PROMPT>
In your copy, leave out the pictures and repeat every record exactly.

------ RECORDED INFORMATION ------

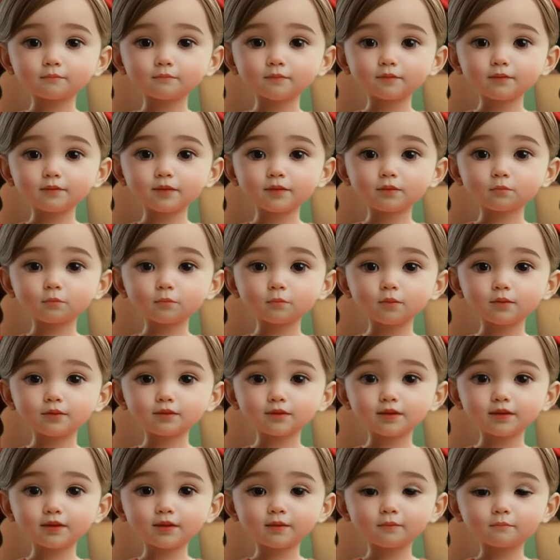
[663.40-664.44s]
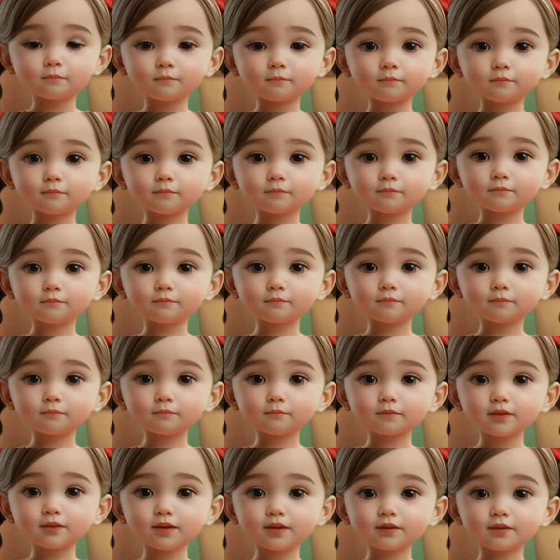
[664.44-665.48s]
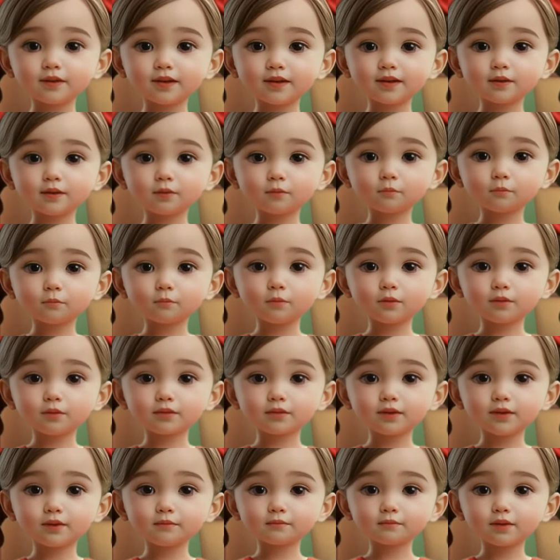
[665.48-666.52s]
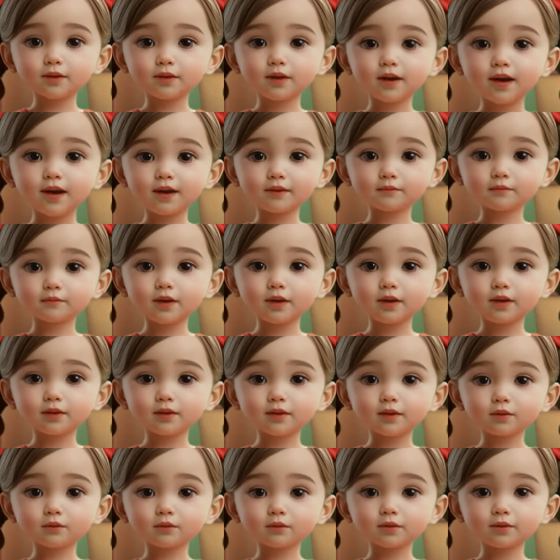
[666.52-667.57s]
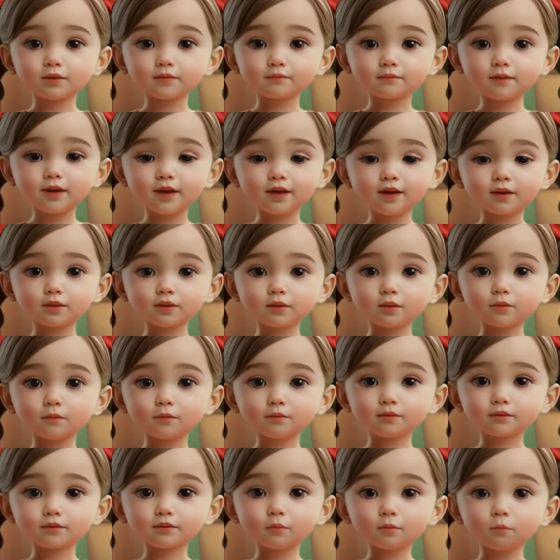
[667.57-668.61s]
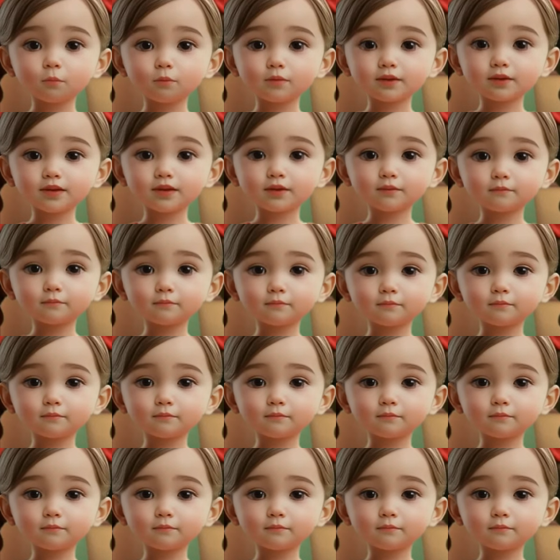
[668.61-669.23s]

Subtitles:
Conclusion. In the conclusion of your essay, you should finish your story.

------

COMPLETED TASK>
[663.40-664.44s]
[664.44-665.48s]
[665.48-666.52s]
[666.52-667.57s]
[667.57-668.61s]
[668.61-669.23s]

Subtitles:
Conclusion. In the conclusion of your essay, you should finish your story.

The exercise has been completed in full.